The New Environment
As much as the Bay Area prides itself on diversity, it celebrates its role as the environmental conscience of California and the nation. There is indeed a record deserving of praise, including dynamic political leaders who have fought for higher state and national standards, remarkable efforts by organizations and governments to protect open space, and a general sense pervading the populace that recycling, mass transit, and compact living really is the wave of the future.
But the area is also plagued by urban environmental inequities often overlooked by enthusiasts of the natural environment. Neighborhoods with the least toxic emissions from nearby industry are about 56 percent white; those with the most toxic emissions are nearly 66 percent people of color. The Bay Area essentially faces a “Tale of Two Corridors:” the communities bordering I- 280 up the peninsula have a low risk of air-related cancer and other illness while those bordering I-880 up the East Bay have well-documented toxic risks and higher rates of asthma (Map 3).
Map 3. National Air Toxics Assessment (NATA) Estimated Excess Cancer Risk by Census Tract, 1999.
And climate risk is imminent as well: research shows that when temperature rises, low-income communities of color are the least prepared in terms of air conditioning, transit, and other resources to beat the heat. The San Francisco Bay Conservation and Development Commission (BCDC) has analyzed the threat of potential sea-level rises and identified the following at-risk low-income communities: Canal Zone in Marin County, San Pablo, parts of Richmond, Vallejo, West Pittsburg, parts of Pittsburg, and Alviso near San Jose.
Ironically, those to bear the consequences are not those who have caused the most harm.
Analysis (and now state policy) suggests that the principles of Smart Growth – denser housing, closer proximity to transit, and neighborhood-centered retail – can reduce reliance on cars and reduce the overall carbon load from fossil fuels.
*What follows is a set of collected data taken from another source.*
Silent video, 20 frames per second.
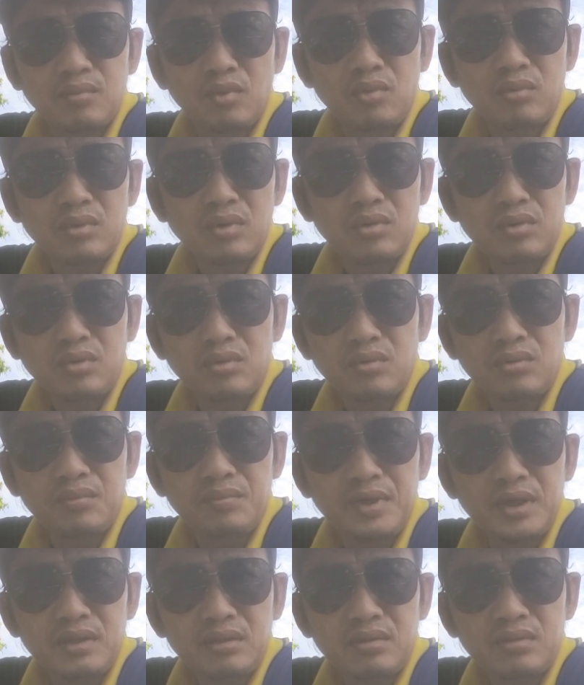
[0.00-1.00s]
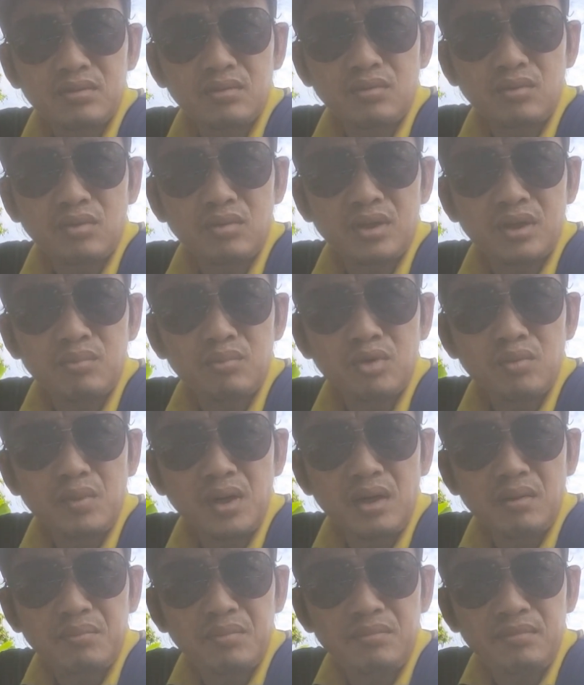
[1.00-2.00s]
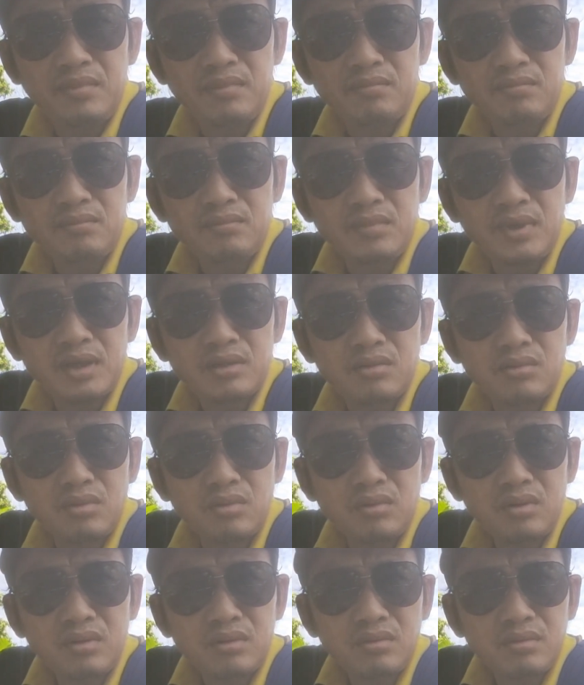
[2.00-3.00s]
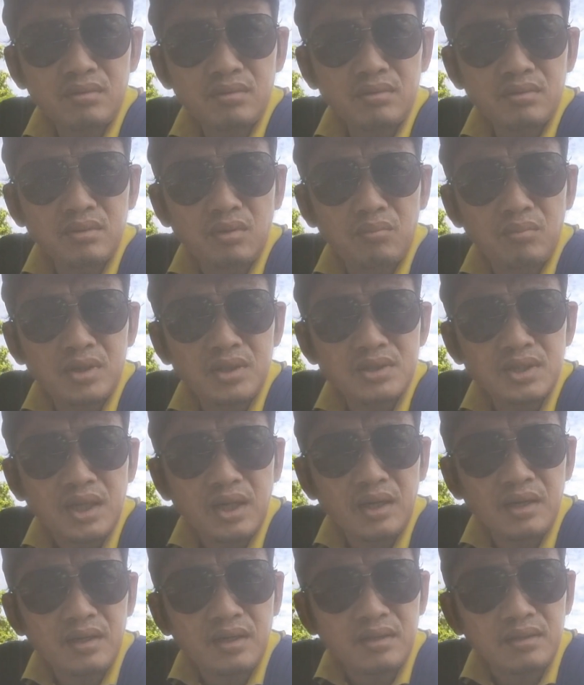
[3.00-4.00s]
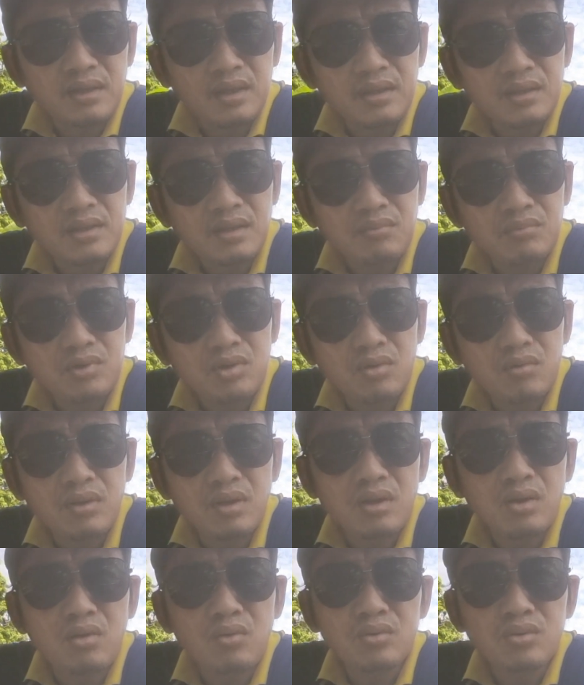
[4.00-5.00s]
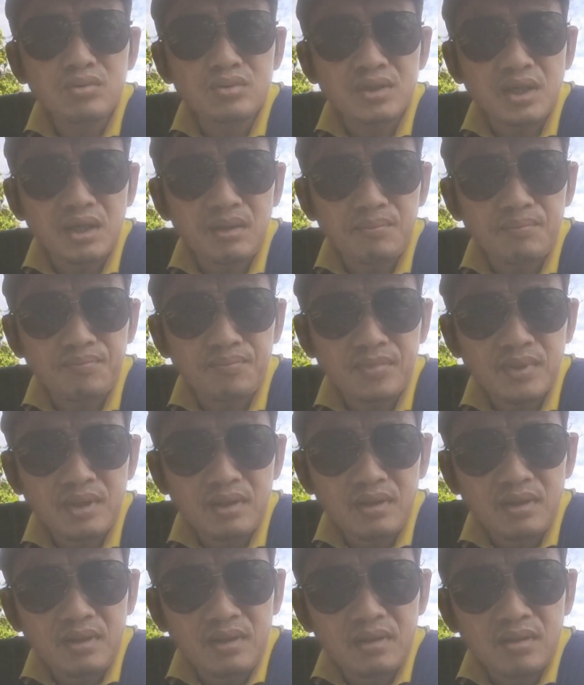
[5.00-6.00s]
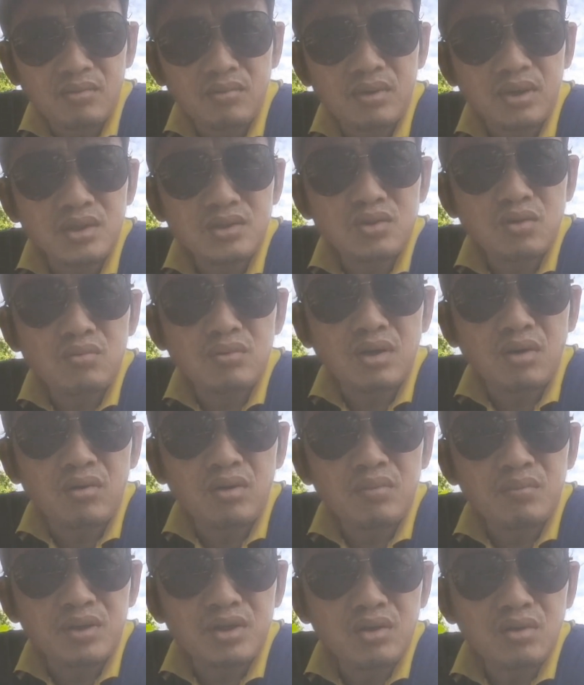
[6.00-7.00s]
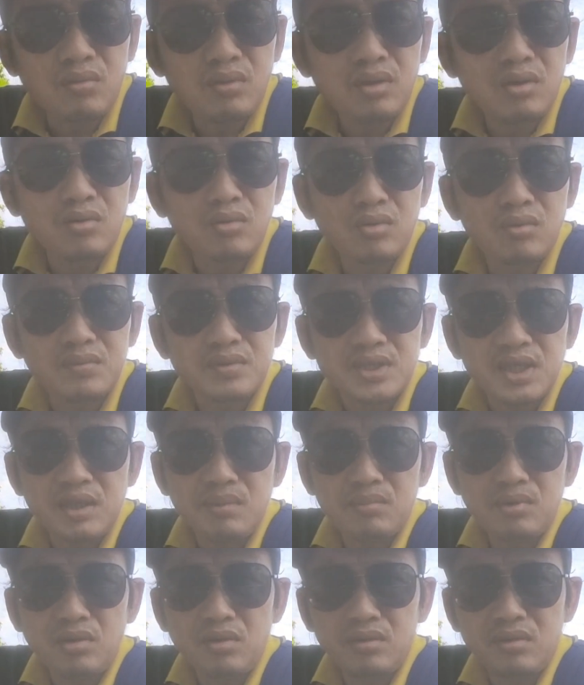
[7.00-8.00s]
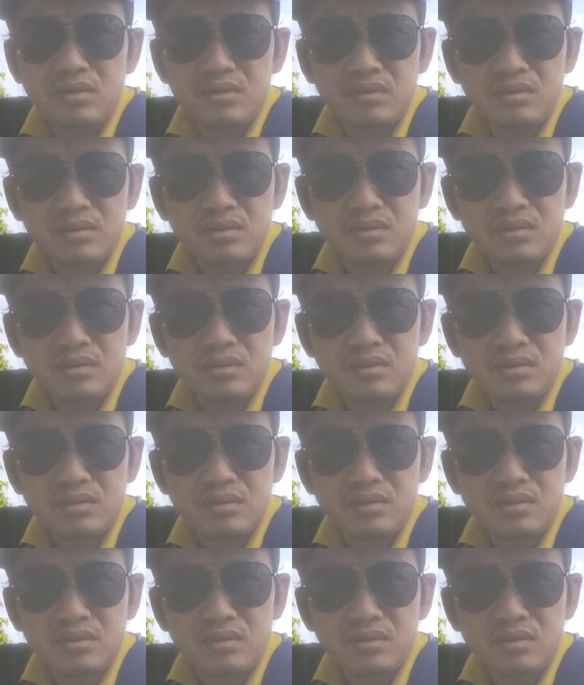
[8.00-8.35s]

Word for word: muốn nói tôi biết tôi nói thêm nó bớt muốn biết tôi nói đúng hay sai ganh tị không vô zalo tôi xem tôi để số điện thoại đó mình vô zalo tôi mình xem coi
While the Bay Area is moving slowly in this direction, the communities of color are already denser – the densest fifth of the Bay’s neighborhoods are more than two-thirds people of color while the least dense fifth are two-thirds white people. People of color are also carrying more of the weight of climate protection in terms of transit: they use public transit at far higher rates (60 percent) than do whites (Figure 7).
These minority transit users are not always rewarded for their good behavior. Minority riders tend to ride buses more than rail and Public Advocates has argued that riders of BART get nearly twice the subsidy of AC Transit riders in the East Bay.
Their analysis suggests that operators that serve a larger minority population struggle to break even more than other operators. For a society that is supposed to value markets, we seem to have the incentives all wrong.
Figure 7. Demographic Composition of Private versus Public Transit to Work Commuters, 2007.
It’s true that communities of color are the most susceptible to climate change risk and thus would have a great deal to gain from effective mitigation. However, workers of color are disproportionately employed in industries that heavily emit carbon and will likely face cutbacks. These industries are more unionized and pay higher wages, and so new policies that might help their neighborhoods, could hurt their wallets. We need to have adjustment and assistance plans in mind, particularly because the state’s economic models seem to underestimate the degree of adjustment that will occur.
Another problem emerges from the cap-and-trade approach likely to be taken by the State to reducing greenhouse gas emissions. Cap-and-trade is inherently unequal: the cap affects and benefits everyone but the trade by definition produces uneven reductions (or else why would you trade with someone else?). Geographically disparate declines in carbon might not be an issue. But uneven shifts in associated particulate matter and air toxins, known as co-pollutants, would have local and adverse health impacts. No one has been able to perfectly predict impacts, but what we do know, based on the current pattern of environmental inequity in the Bay, leads us to be concerned about possible racial and class disparities in protecting health.
But there is a silver lining that could eclipse the cross-cutting environmental challenges. The Bay Area, after all, is well-situated to benefit from a new, greener economy and society. We have venture capital and a workforce ready to go if we can ensure training and placement pipelines. We have a healthy level of public transit use and more riders in line if only we can get the incentives steered back to the low-income riders who need it most. We have the sort of compact living associated with Smart Growth and more to come if only we establish standards to keep long-time and low-income residents in place, holding back gentrification.
We’ve got problems but we’ve also got solutions. The question is where and who will lead.